Task goal:
Each line below must be set down exactly; omit any image you find.

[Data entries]
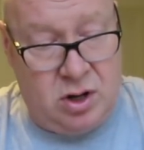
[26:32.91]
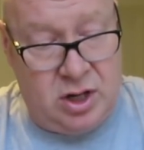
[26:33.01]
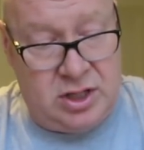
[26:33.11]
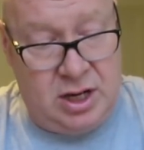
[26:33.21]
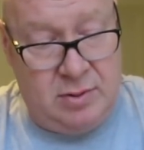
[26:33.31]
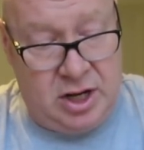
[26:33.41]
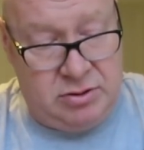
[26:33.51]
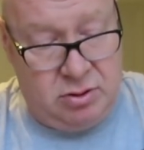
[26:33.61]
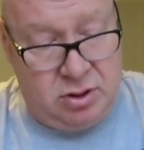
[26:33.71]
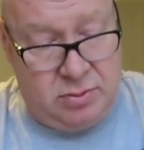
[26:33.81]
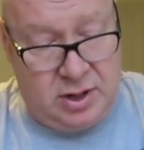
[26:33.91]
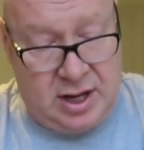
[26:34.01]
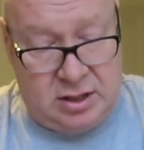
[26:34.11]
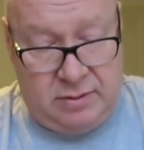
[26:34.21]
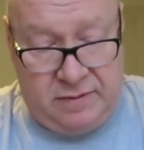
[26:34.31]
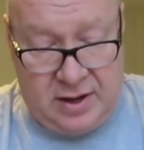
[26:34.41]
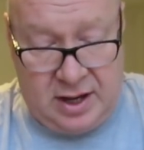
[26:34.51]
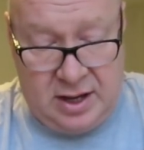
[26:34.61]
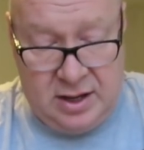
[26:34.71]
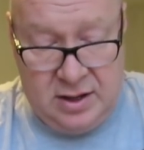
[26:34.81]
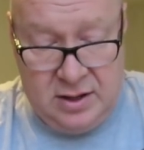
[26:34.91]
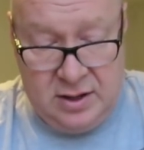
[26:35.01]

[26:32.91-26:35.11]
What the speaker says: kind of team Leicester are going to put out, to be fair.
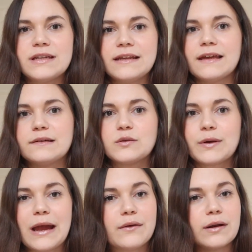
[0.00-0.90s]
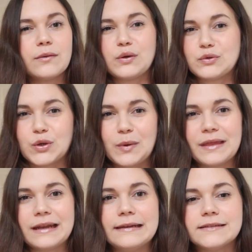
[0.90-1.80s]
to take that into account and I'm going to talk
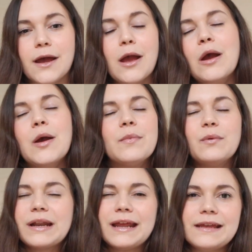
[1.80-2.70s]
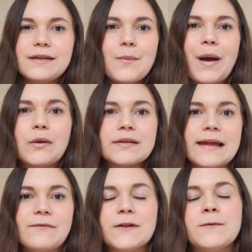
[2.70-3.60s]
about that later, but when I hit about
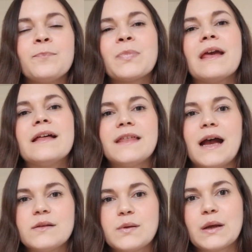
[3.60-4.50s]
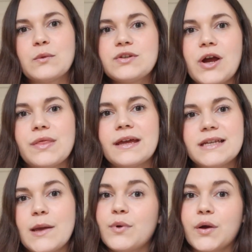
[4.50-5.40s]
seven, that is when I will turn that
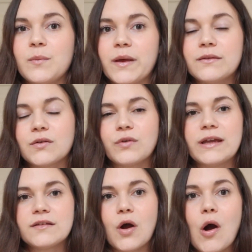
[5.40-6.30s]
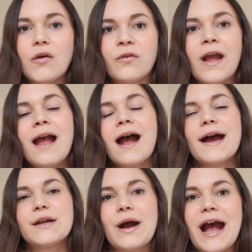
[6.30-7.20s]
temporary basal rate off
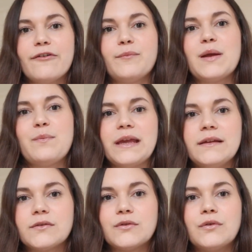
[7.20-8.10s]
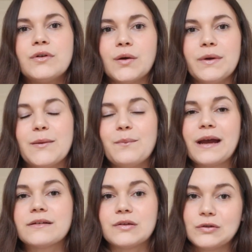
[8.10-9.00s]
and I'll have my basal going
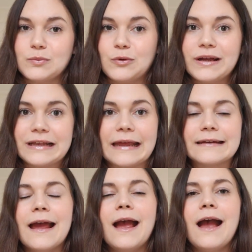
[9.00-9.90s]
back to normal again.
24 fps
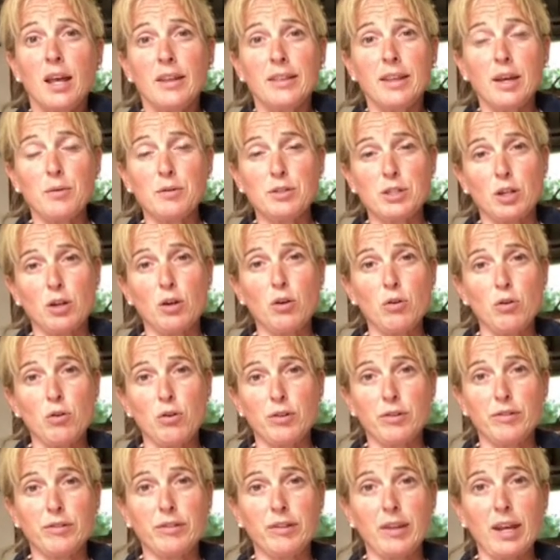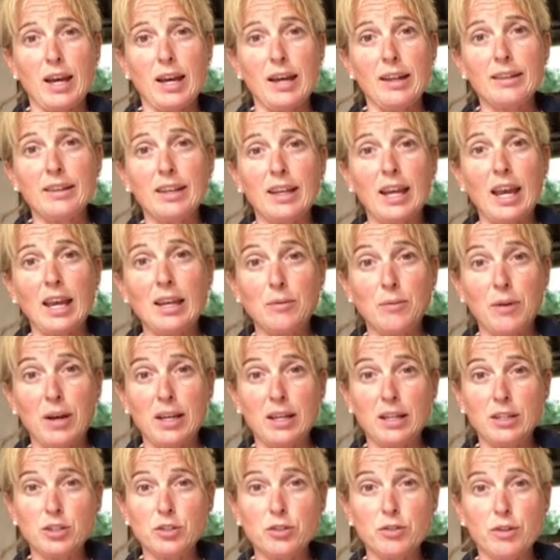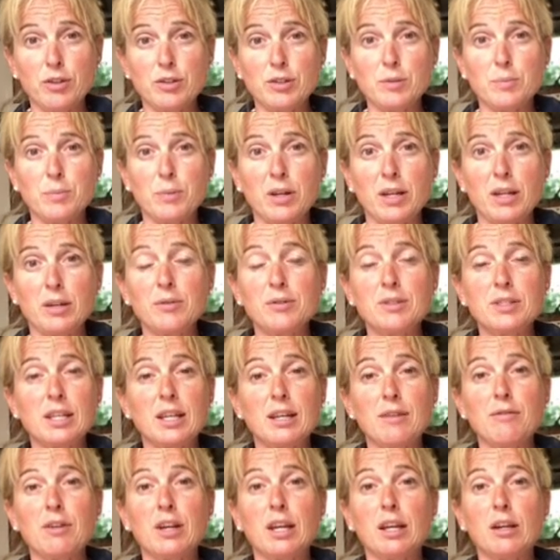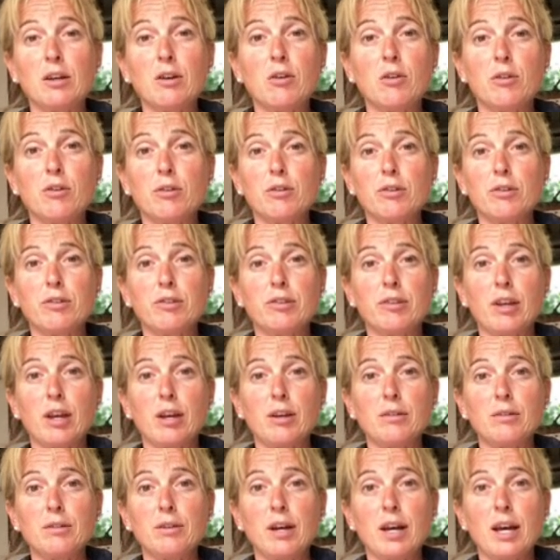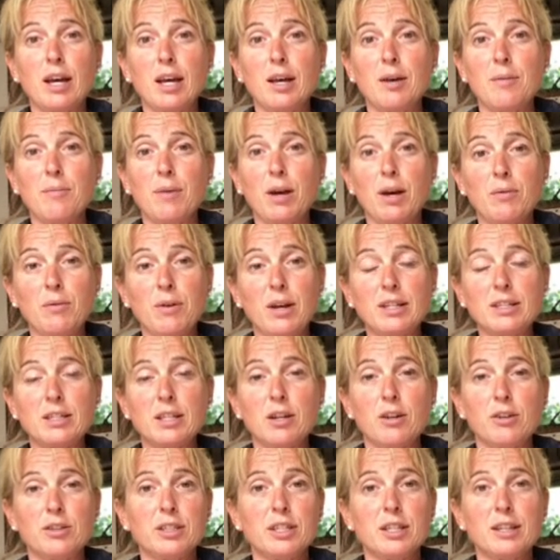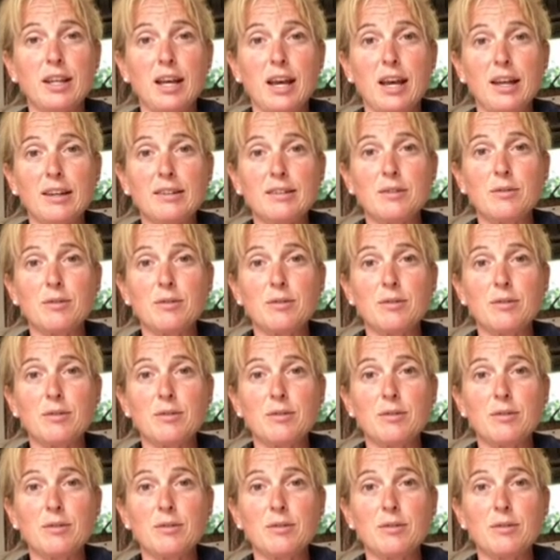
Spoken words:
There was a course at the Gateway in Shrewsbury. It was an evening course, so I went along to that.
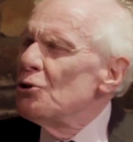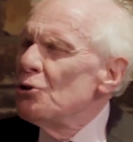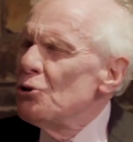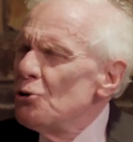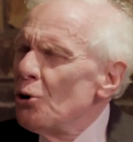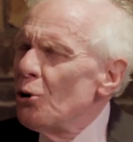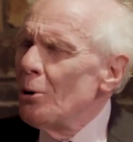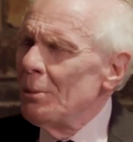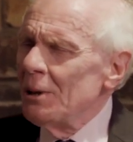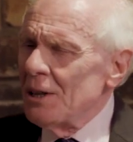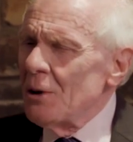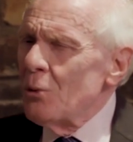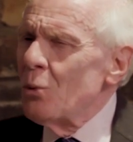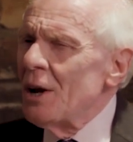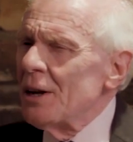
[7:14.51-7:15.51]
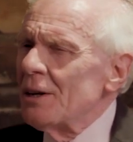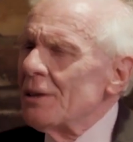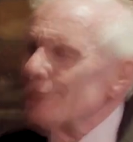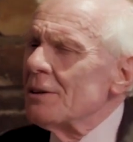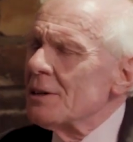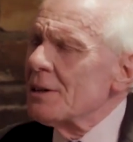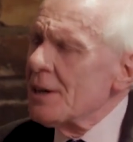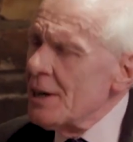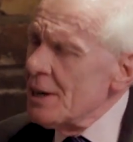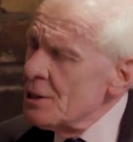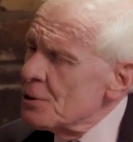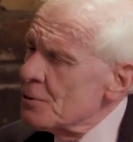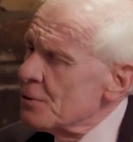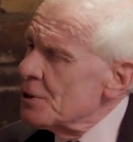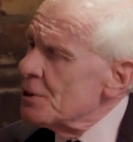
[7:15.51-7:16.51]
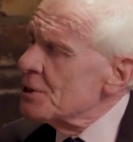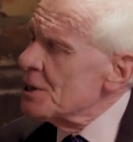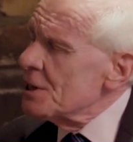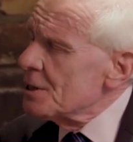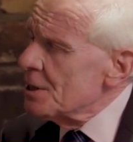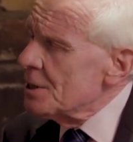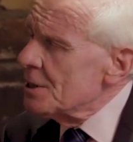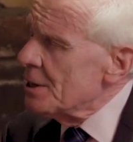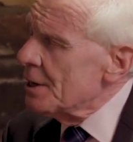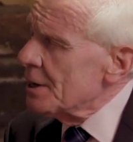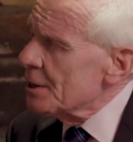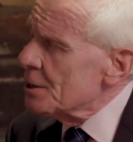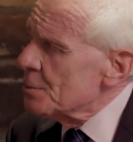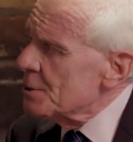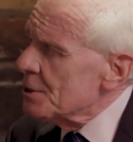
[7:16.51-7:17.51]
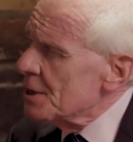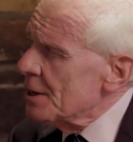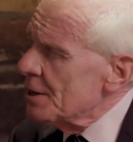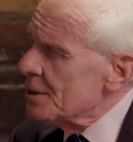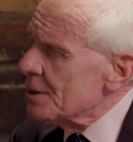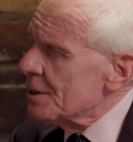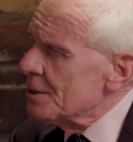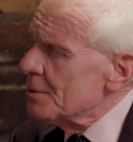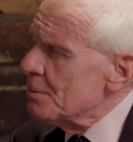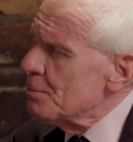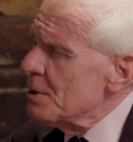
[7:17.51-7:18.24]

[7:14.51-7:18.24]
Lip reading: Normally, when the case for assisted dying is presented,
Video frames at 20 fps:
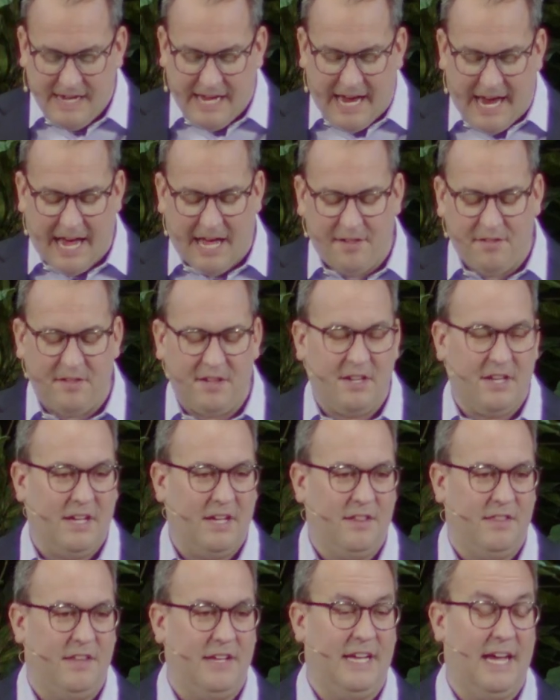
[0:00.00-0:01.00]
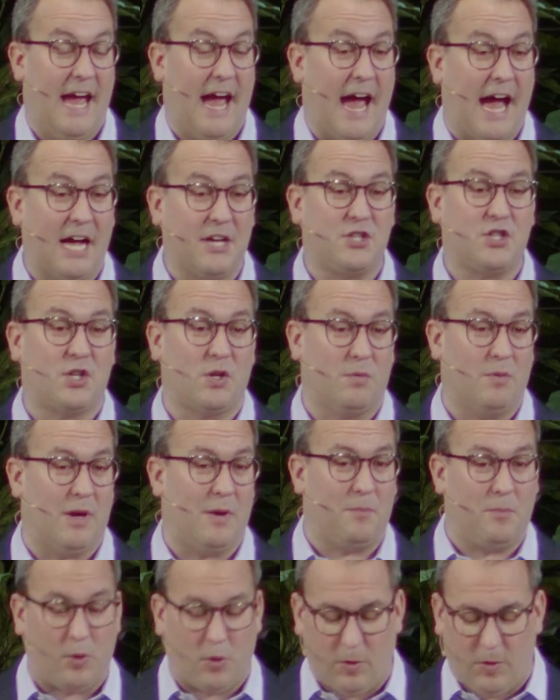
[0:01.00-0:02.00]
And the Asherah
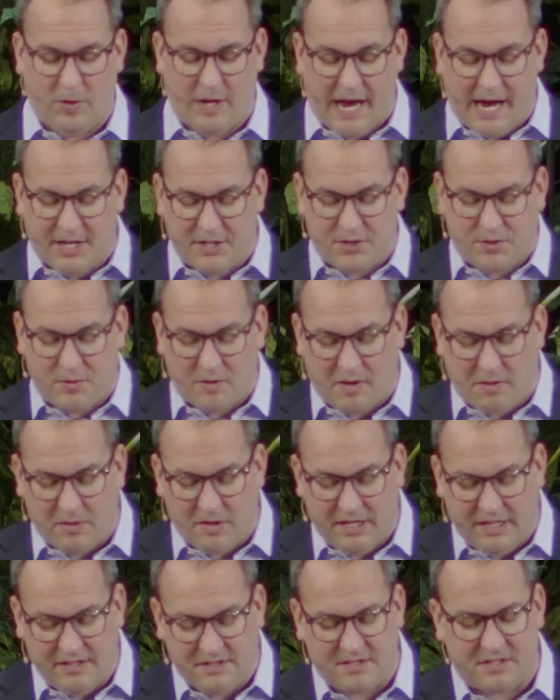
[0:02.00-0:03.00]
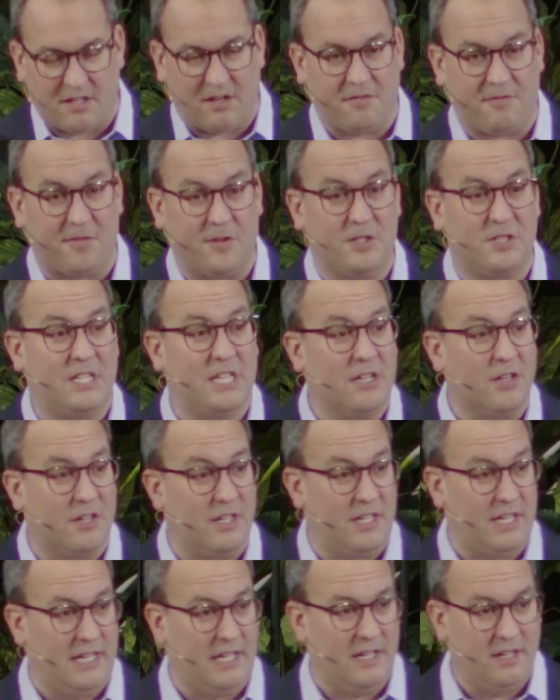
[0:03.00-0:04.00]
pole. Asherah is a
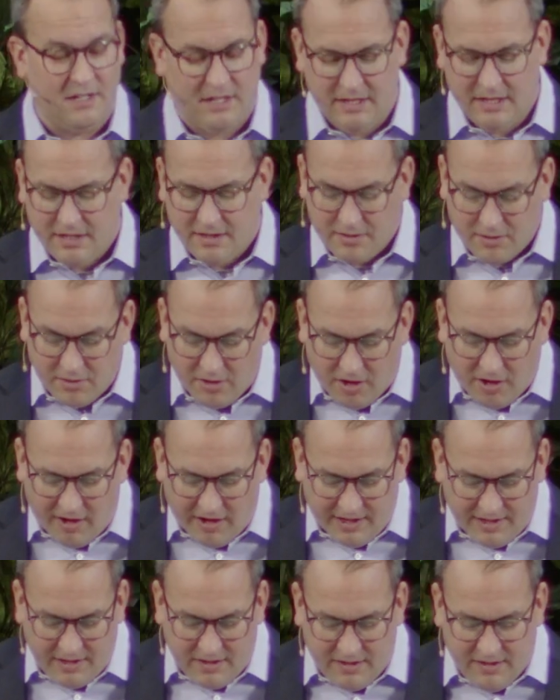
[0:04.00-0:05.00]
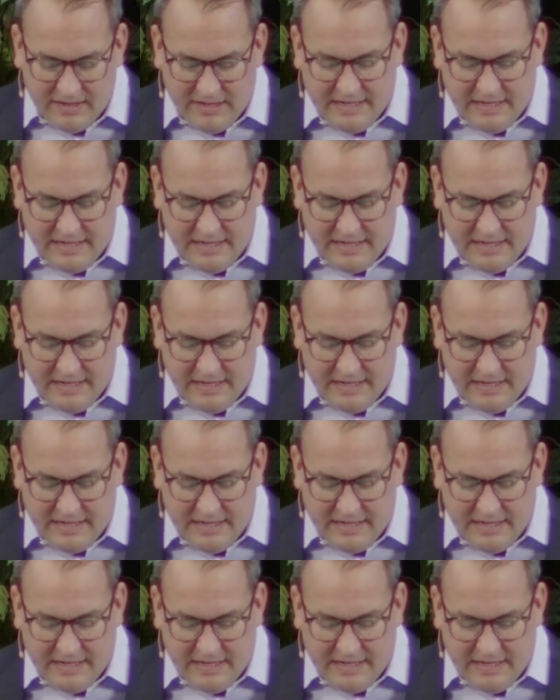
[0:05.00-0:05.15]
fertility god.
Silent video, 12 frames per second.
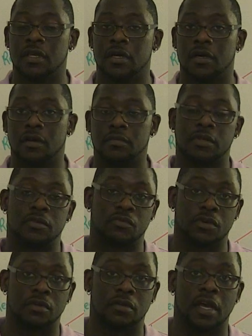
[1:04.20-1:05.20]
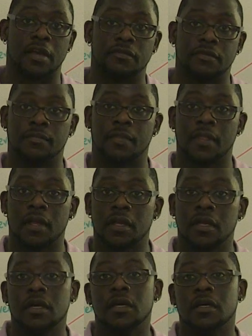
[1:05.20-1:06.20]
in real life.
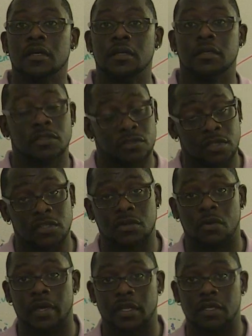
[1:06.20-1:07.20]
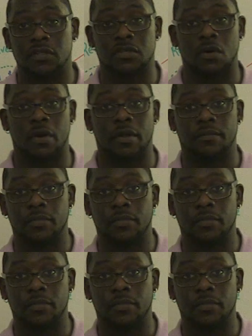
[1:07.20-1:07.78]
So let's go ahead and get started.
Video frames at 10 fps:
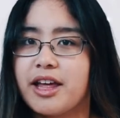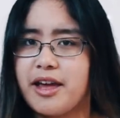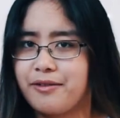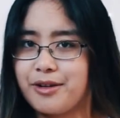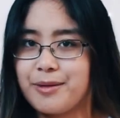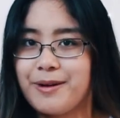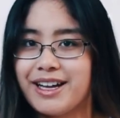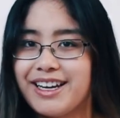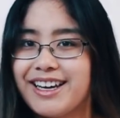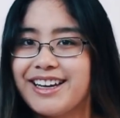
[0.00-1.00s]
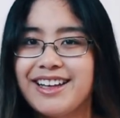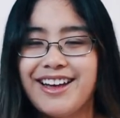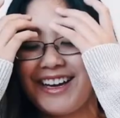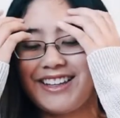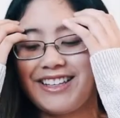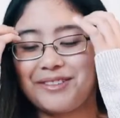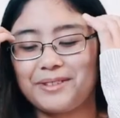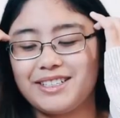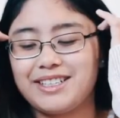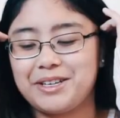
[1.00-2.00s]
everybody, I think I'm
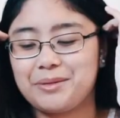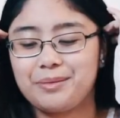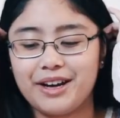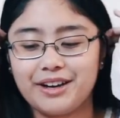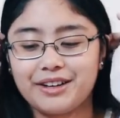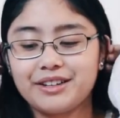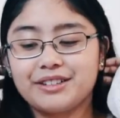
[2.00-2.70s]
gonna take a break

Exercise result:
[26:32.91]
[26:33.01]
[26:33.11]
[26:33.21]
[26:33.31]
[26:33.41]
[26:33.51]
[26:33.61]
[26:33.71]
[26:33.81]
[26:33.91]
[26:34.01]
[26:34.11]
[26:34.21]
[26:34.31]
[26:34.41]
[26:34.51]
[26:34.61]
[26:34.71]
[26:34.81]
[26:34.91]
[26:35.01]

[26:32.91-26:35.11]
What the speaker says: kind of team Leicester are going to put out, to be fair.
[0.00-0.90s]
[0.90-1.80s]
to take that into account and I'm going to talk
[1.80-2.70s]
[2.70-3.60s]
about that later, but when I hit about
[3.60-4.50s]
[4.50-5.40s]
seven, that is when I will turn that
[5.40-6.30s]
[6.30-7.20s]
temporary basal rate off
[7.20-8.10s]
[8.10-9.00s]
and I'll have my basal going
[9.00-9.90s]
back to normal again.
24 fps
Spoken words:
There was a course at the Gateway in Shrewsbury. It was an evening course, so I went along to that.
[7:14.51-7:15.51]
[7:15.51-7:16.51]
[7:16.51-7:17.51]
[7:17.51-7:18.24]

[7:14.51-7:18.24]
Lip reading: Normally, when the case for assisted dying is presented,
Video frames at 20 fps:
[0:00.00-0:01.00]
[0:01.00-0:02.00]
And the Asherah
[0:02.00-0:03.00]
[0:03.00-0:04.00]
pole. Asherah is a
[0:04.00-0:05.00]
[0:05.00-0:05.15]
fertility god.
Silent video, 12 frames per second.
[1:04.20-1:05.20]
[1:05.20-1:06.20]
in real life.
[1:06.20-1:07.20]
[1:07.20-1:07.78]
So let's go ahead and get started.
Video frames at 10 fps:
[0.00-1.00s]
[1.00-2.00s]
everybody, I think I'm
[2.00-2.70s]
gonna take a break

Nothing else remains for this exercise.